Mummyoflittledragon · 06/07/2018 19:18

I don’t feel sorry for you. It sounds as if you are happy. I’m too ill to work and have a very compromised life. Yours otoh sound much more fulfilled.

Clandestino · 06/07/2018 19:19

I get you, OP. It's a pretty shitty moment to have, to feel like someone feels pity for you because you have - in their opinion - a crappy job. No job is crappy unless you make it so.

timeisnotaline · 06/07/2018 19:20

Also , bloody rude of them, and they were horrible people if they didn’t care if you heard.

SoddingUnicorns · 06/07/2018 19:21

And I do see why it upset you so much OP, they were being fucking patronising.

nosleepforoverayear · 06/07/2018 19:21

I don't feel sorry for you, I admire you. I'm glad you enjoy your work and have a good life. I wish more people would get off their arses and do some honest hard graft instead of claiming benefits.
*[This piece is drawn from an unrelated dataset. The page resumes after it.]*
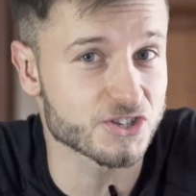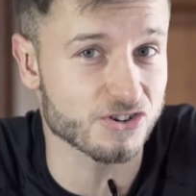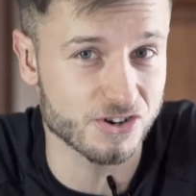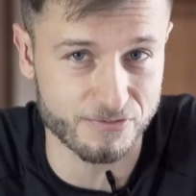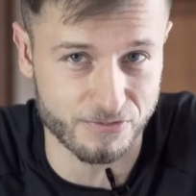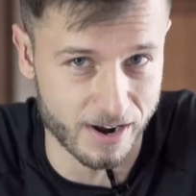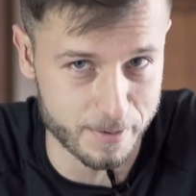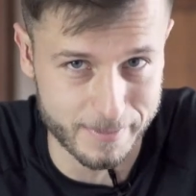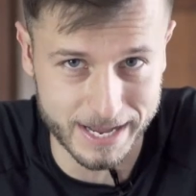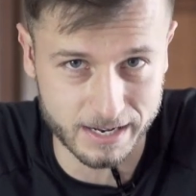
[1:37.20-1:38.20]

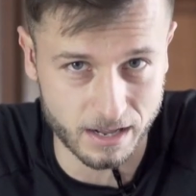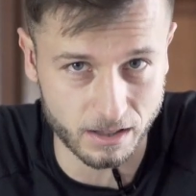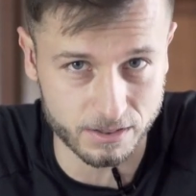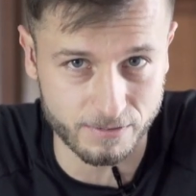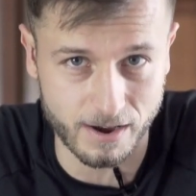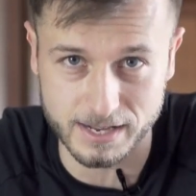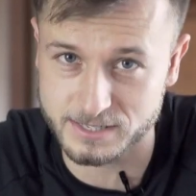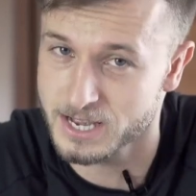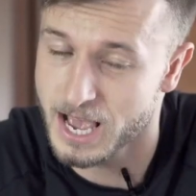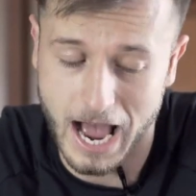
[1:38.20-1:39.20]
certified medical advice.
We can't all be neurosurgeons or barristers and I think as long as you are living your best life, then that's all that matters. We'd all like to earn more no matter what we do, so it's great you and your husband are comfortable and happy. I am so grateful for anyone providing necessary services to make all our lives better and easier, and I certainly would never look down on you for doing this kind of work.
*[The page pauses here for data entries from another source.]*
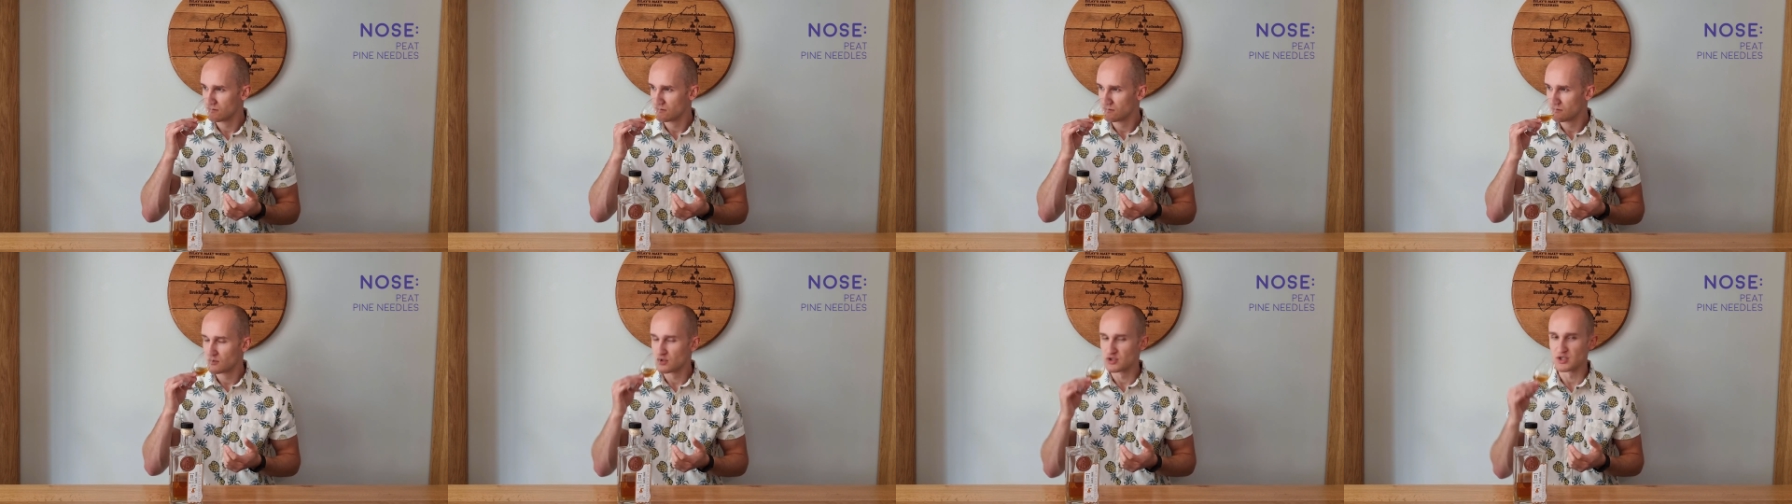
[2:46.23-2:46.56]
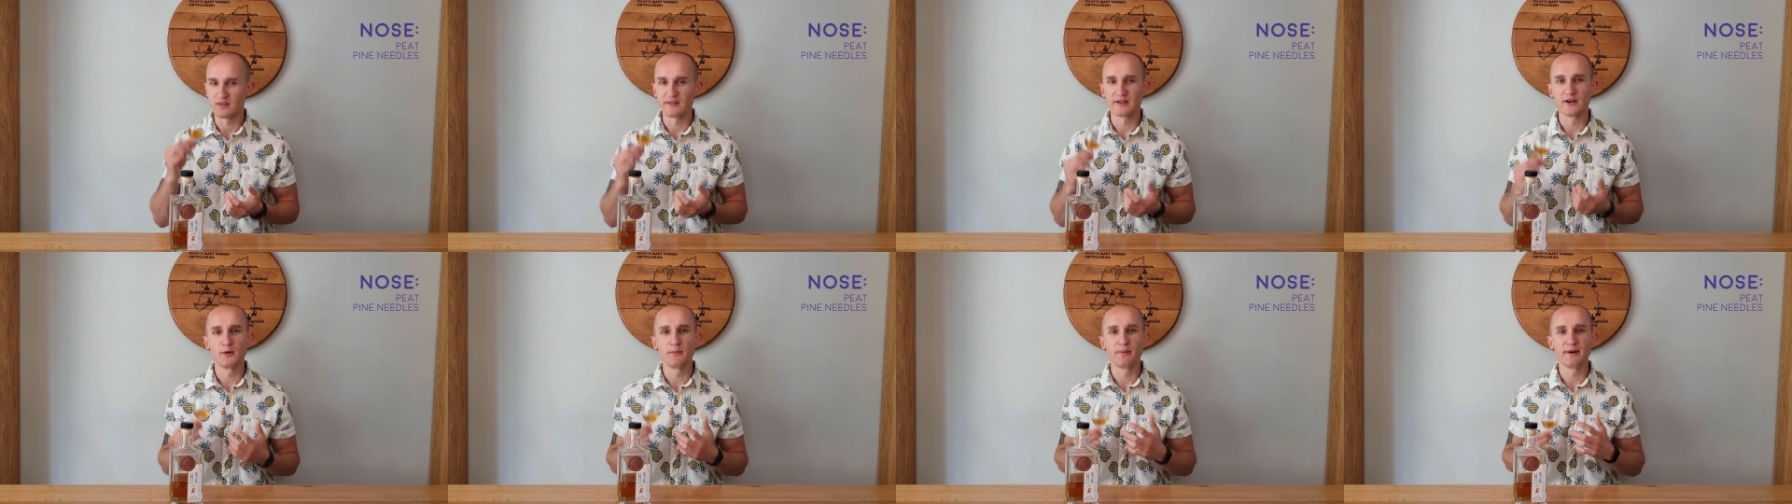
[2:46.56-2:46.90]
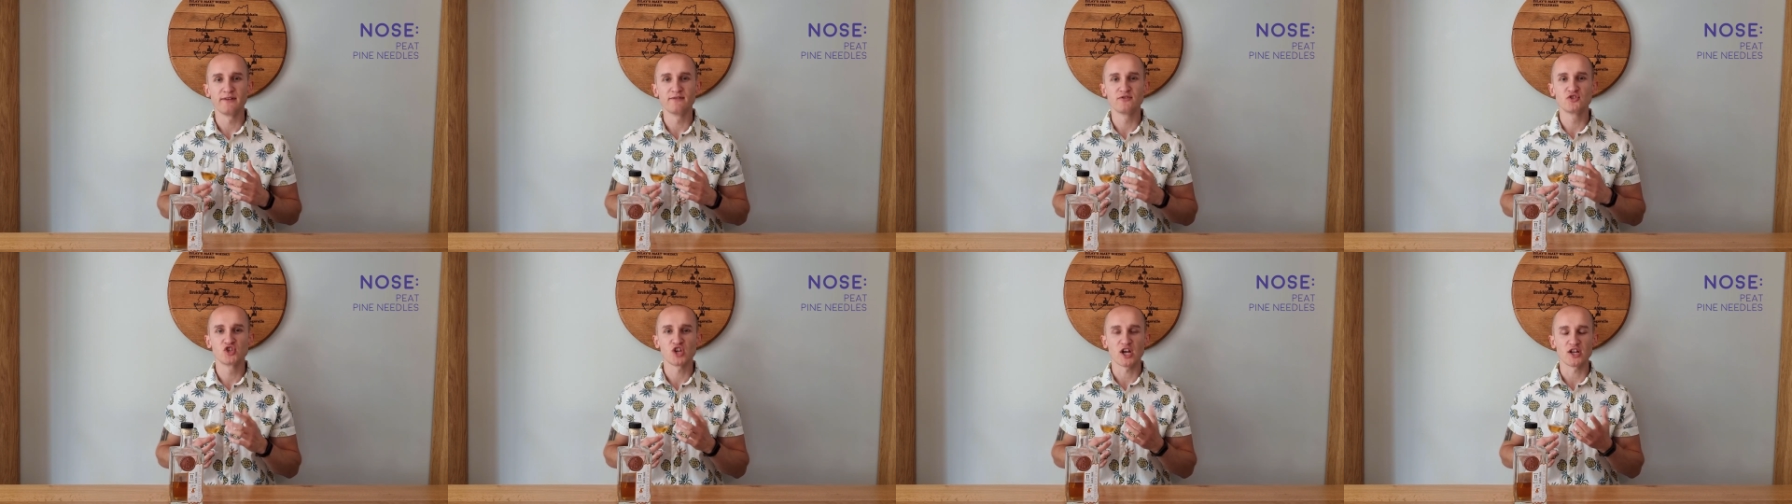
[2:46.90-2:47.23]
there's a little bit
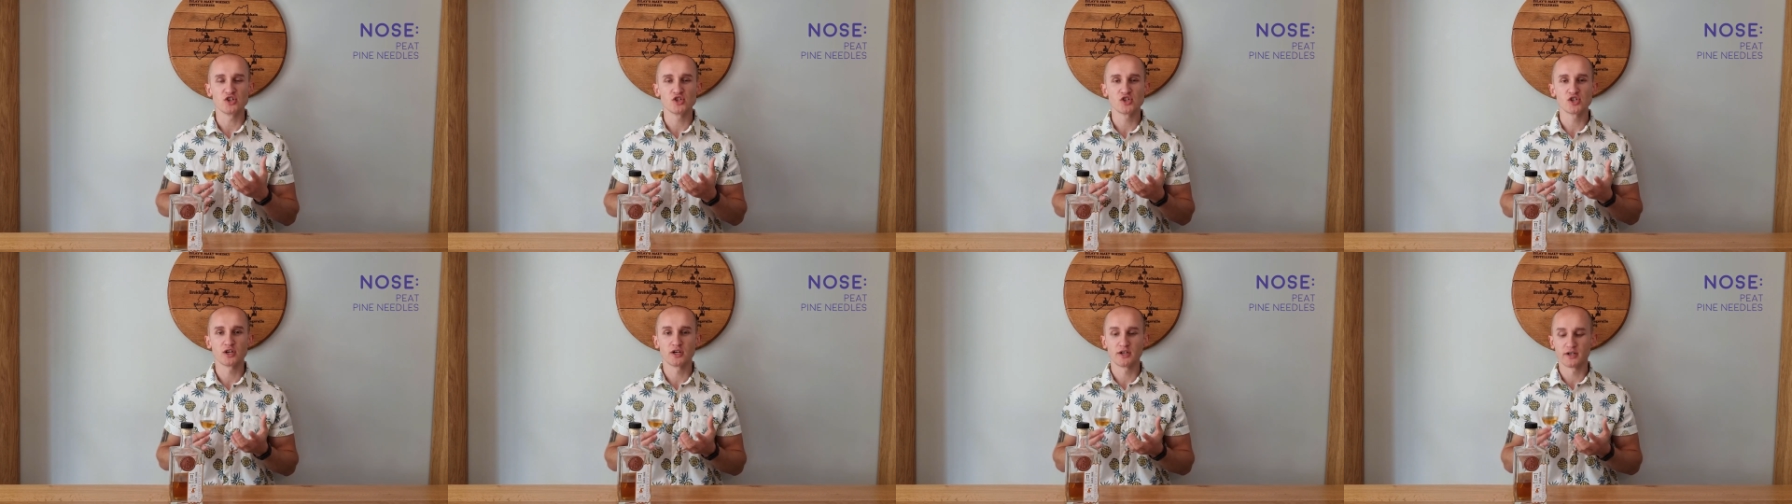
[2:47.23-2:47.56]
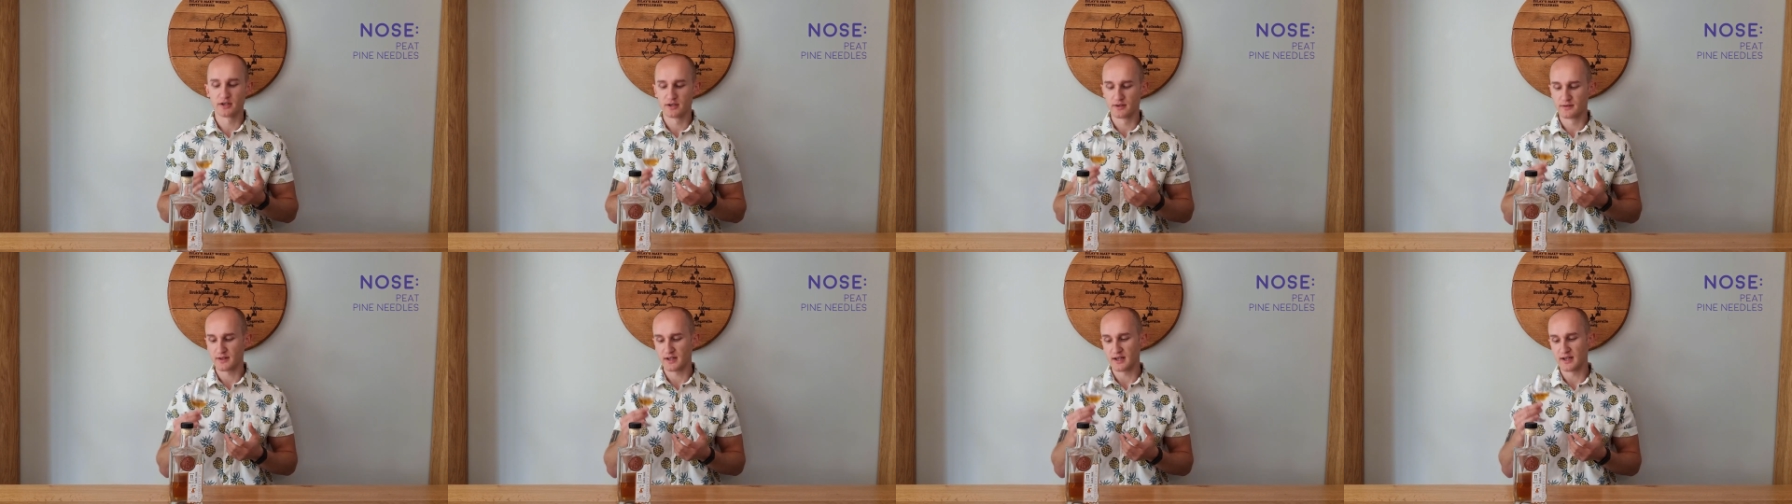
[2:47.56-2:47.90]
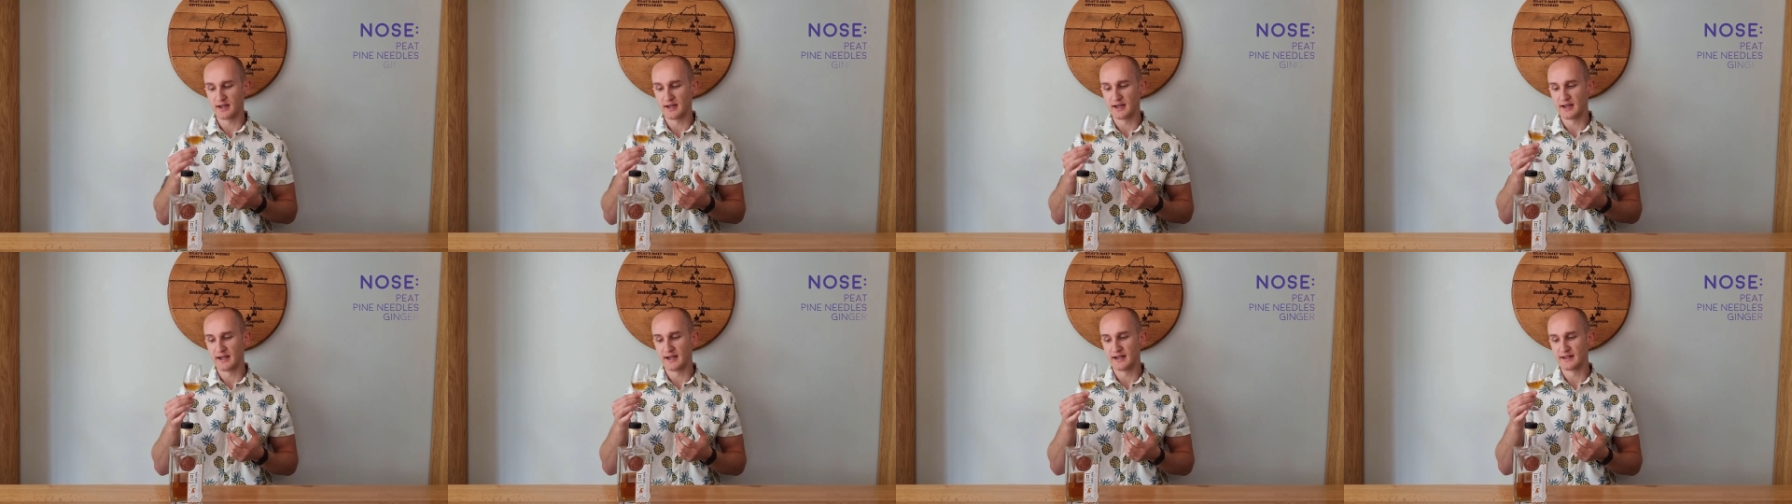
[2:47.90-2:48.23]
of ginger,
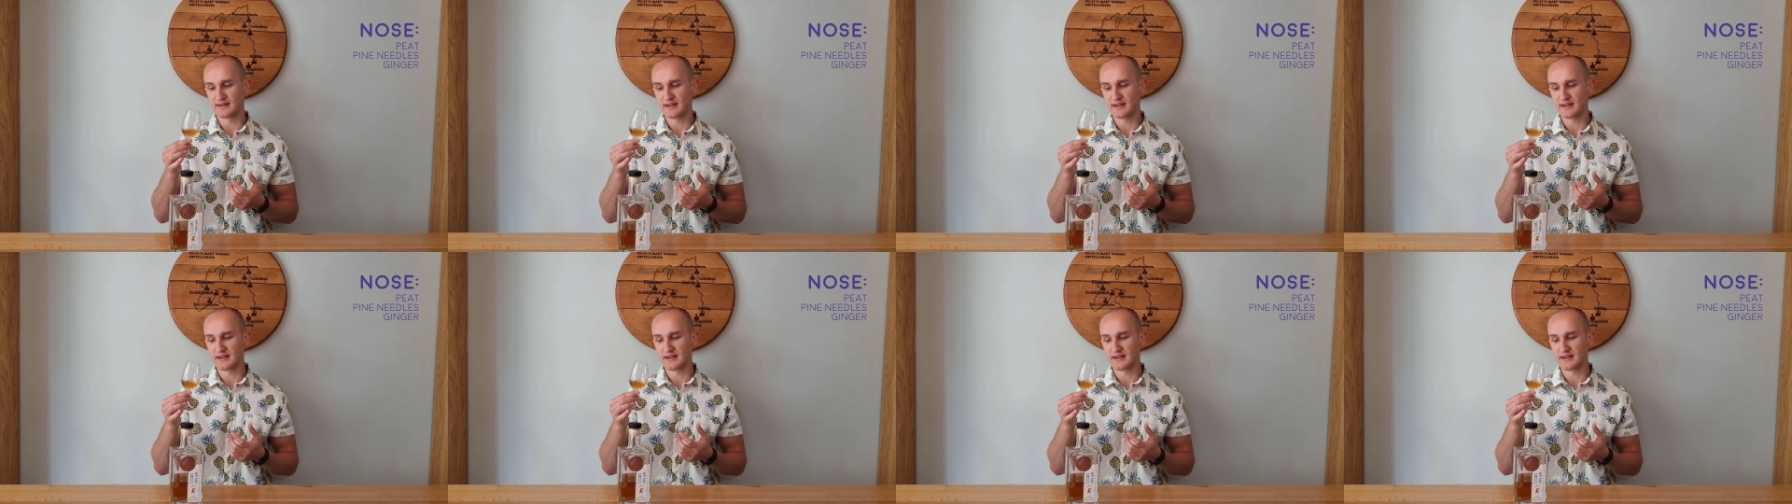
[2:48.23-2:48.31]
uh,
raisinsraisins · 06/07/2018 19:22

Theymademejoin - I had a stressful professional job and used to come home and cry with stress every night. I eventually made the difficult decision to leave the profession and now have a less stressful, but good job in an office which I love. However, my friend who is a carer is unable to do this, and couldn’t get a job as a shop assistant which is what she wants to do. I do therefore have less sympathy for people in highly paid well qualified jobs than for those who have fewer opportunities open to them and do not wish to live purely on benefits.

However, Op, - please don’t let people make you feel bad. Some people are just ignorant.

onmykneesandsinking22 · 06/07/2018 19:24

Would they not have been referring to the heat though? Cleaning's hard physically and cleaning a train station in this heat sounds hard work? I did say similar to the Tesco delivery driver "don't envy you carrying those in the hot weather" I didn't mean I looked down on him in the slightest.

CherryPavlova · 06/07/2018 19:25

Actually no, I don’t feel sorry for you at all. I think you should be proud that you do an often thankless and unpleasant job for the benefit of many. I have great respect for workers doing your job and am ever grateful that someone is willing to. Dirty lavatories are gross. They make journeys unpleasant.
Hold your head high.

Skarossinkplungerridesagain · 06/07/2018 19:29

Fuck no. I work in a school and I love it when our cleaners come in. They're always so cheery and lovely. Most of them have young kids and their hours mean they've been able to pick their kids up before work. They come in, work a couple of hours, have a bit of banter with any pupils who are still around and leave to go home to their families. I normally leave about an hour after rhem after doing unpaid overtime taking work home with me just to meet my targets. I envy them

ThunderInMyHeart · 06/07/2018 19:33

I think theymademejoin nails it. It’s about happiness in a job (which a nuanced difference to the semi pity party of’oh my job is worse than yours’ this thread is veering towards).

Lawyers, cleaners, teachers etc aren’t any better or worse. They all come with their own stresses and un/happiness.

I don’t agree with high-earners saying they dislike their jobs is tactless in the context of this thread. Money doesn’t automatically equal joy. If anything, implying high earners should be grateful = low-paying jobs are awful...that’s pitying behaviour

Btw, lots of jobs, regardless of tax brackets, have barriers to entry. The work some lawyers do in the City simply isn’t done on the high street.

It doesn’t matter that high salaries compensate for crap elements of a job. Some people will pity, as this thread has shown, high earners and low earners. THAT’s the point. The women that said that comment to the OP could have said that about anyone. And, moreover, bollocks to what they think. If you like your job, you’re far ahead of the curve. And kudos to you.